◆ Problem details
Write out, from the entries below, exactly the lines that run between the lines holding "[00:04:34.90]" and "[00:04:35.81]", inclusive, and stop there.

◆ Stored data
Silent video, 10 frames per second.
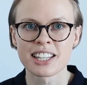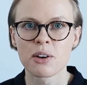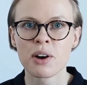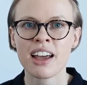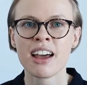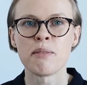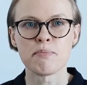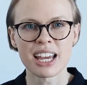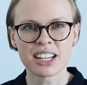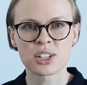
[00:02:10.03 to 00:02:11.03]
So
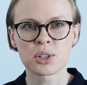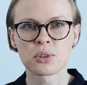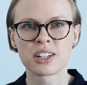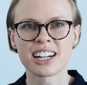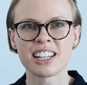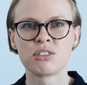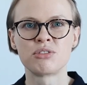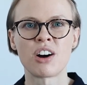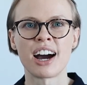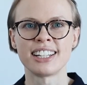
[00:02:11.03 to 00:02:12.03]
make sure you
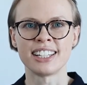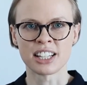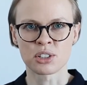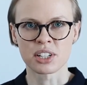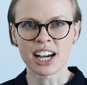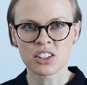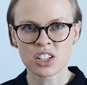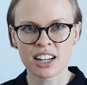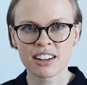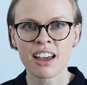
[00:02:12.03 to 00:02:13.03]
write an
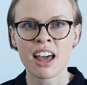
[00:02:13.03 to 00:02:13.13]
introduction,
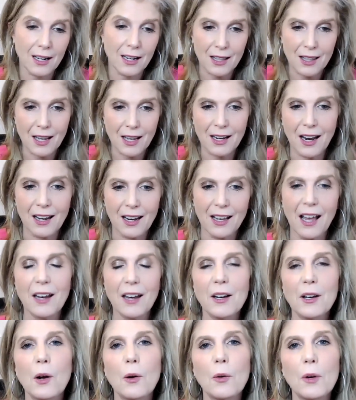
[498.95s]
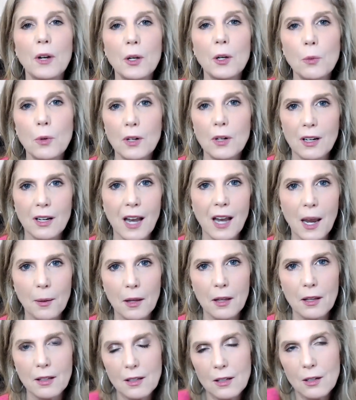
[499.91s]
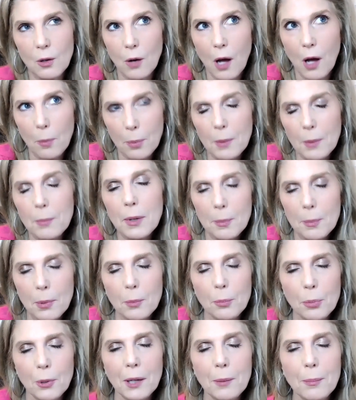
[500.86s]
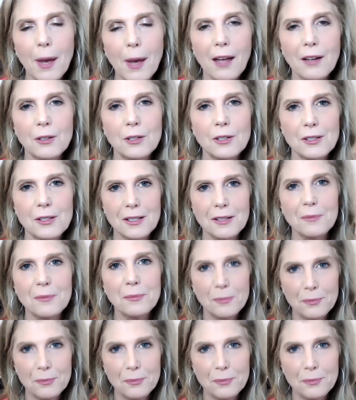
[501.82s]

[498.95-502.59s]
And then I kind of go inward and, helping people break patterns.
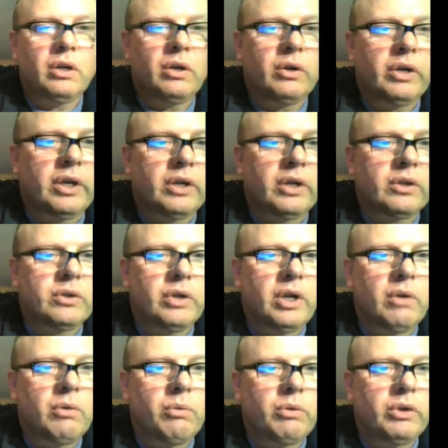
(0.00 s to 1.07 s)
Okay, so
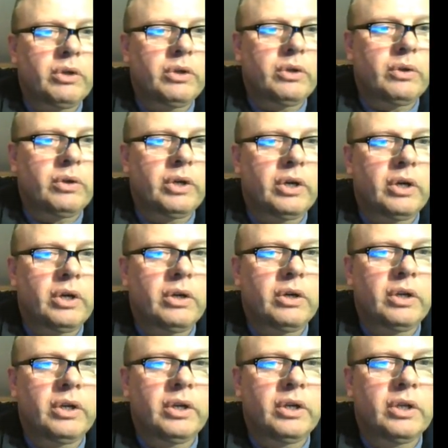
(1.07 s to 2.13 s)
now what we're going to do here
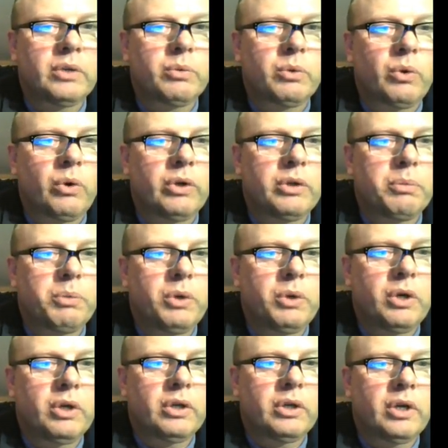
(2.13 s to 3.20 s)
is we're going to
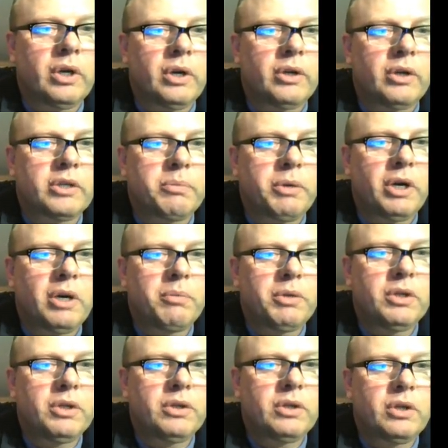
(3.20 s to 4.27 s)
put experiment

* * *

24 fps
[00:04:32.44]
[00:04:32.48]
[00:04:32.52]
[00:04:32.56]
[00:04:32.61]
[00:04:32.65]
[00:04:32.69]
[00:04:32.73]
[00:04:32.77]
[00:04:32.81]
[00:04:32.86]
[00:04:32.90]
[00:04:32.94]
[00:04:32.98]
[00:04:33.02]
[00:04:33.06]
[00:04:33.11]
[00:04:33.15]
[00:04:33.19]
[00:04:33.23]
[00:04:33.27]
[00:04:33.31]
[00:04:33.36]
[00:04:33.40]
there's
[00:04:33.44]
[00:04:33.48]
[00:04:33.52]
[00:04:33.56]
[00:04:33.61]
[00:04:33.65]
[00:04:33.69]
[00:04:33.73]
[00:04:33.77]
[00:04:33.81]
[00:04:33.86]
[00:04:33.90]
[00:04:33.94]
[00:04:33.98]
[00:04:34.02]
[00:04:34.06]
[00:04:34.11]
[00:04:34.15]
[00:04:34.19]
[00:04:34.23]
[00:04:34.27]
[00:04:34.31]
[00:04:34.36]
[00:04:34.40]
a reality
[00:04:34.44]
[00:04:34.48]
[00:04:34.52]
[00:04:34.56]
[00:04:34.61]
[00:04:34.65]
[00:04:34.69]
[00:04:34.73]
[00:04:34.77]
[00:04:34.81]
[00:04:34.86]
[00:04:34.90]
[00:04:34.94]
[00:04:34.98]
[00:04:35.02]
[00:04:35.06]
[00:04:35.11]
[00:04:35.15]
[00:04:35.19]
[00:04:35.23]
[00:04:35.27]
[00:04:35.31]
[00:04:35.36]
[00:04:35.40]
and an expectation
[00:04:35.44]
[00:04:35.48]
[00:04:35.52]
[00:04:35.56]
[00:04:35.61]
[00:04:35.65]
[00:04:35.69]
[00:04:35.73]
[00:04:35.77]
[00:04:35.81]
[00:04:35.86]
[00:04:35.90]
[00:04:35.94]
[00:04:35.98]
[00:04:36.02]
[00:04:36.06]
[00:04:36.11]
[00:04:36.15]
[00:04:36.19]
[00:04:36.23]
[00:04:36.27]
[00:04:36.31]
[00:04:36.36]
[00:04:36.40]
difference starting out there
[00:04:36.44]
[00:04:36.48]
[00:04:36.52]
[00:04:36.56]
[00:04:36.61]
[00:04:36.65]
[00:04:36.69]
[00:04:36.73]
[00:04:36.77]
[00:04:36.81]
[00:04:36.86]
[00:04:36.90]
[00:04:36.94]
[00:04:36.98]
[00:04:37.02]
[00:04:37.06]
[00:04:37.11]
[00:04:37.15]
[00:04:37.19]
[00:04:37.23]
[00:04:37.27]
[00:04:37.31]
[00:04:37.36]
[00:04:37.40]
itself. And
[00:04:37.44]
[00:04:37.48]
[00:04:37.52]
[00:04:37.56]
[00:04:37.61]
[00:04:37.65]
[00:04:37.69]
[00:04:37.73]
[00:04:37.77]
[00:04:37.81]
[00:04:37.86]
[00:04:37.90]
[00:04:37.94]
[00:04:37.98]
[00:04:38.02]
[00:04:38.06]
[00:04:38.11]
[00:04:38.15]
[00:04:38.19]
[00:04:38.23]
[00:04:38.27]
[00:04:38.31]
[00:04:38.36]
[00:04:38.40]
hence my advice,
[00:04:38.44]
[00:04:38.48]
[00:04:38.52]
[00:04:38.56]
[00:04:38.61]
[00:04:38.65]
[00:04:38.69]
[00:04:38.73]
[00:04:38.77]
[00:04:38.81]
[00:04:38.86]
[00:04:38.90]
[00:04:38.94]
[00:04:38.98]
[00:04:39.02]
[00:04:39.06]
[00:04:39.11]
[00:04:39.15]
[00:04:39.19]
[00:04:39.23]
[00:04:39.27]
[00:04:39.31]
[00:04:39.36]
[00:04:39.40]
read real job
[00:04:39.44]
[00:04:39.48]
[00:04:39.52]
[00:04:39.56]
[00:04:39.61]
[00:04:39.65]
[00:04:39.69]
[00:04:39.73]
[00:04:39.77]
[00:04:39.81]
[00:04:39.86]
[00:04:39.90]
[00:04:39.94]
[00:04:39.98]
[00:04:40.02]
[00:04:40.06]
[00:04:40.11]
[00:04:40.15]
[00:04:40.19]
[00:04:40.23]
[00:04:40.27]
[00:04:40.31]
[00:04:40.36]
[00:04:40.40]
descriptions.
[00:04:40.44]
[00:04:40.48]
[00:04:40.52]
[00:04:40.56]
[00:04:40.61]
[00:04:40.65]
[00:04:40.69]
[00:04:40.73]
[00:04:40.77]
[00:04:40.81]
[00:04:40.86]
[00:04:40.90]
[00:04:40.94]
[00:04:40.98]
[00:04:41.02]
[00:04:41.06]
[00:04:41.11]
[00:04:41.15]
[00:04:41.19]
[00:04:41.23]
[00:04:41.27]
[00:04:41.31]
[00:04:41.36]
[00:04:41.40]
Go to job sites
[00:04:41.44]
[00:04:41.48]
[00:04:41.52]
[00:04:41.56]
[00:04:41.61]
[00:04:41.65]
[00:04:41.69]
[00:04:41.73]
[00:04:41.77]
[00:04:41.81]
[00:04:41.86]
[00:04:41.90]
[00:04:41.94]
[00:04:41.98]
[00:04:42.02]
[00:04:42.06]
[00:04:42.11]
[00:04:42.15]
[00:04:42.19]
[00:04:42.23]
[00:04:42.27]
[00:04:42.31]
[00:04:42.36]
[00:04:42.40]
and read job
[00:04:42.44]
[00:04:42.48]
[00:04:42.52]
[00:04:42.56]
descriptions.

* * *

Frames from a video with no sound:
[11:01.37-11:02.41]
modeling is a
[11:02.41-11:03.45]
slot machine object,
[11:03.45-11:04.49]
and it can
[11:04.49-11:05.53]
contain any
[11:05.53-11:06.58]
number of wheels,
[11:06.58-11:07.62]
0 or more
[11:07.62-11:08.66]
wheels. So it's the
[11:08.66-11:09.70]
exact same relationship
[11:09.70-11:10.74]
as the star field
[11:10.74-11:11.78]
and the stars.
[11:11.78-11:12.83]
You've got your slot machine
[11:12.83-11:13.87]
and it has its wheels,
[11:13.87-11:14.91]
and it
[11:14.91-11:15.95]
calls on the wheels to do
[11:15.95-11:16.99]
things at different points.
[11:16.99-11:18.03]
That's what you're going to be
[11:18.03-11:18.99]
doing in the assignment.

◆ Reply
[00:04:34.90]
[00:04:34.94]
[00:04:34.98]
[00:04:35.02]
[00:04:35.06]
[00:04:35.11]
[00:04:35.15]
[00:04:35.19]
[00:04:35.23]
[00:04:35.27]
[00:04:35.31]
[00:04:35.36]
[00:04:35.40]
and an expectation
[00:04:35.44]
[00:04:35.48]
[00:04:35.52]
[00:04:35.56]
[00:04:35.61]
[00:04:35.65]
[00:04:35.69]
[00:04:35.73]
[00:04:35.77]
[00:04:35.81]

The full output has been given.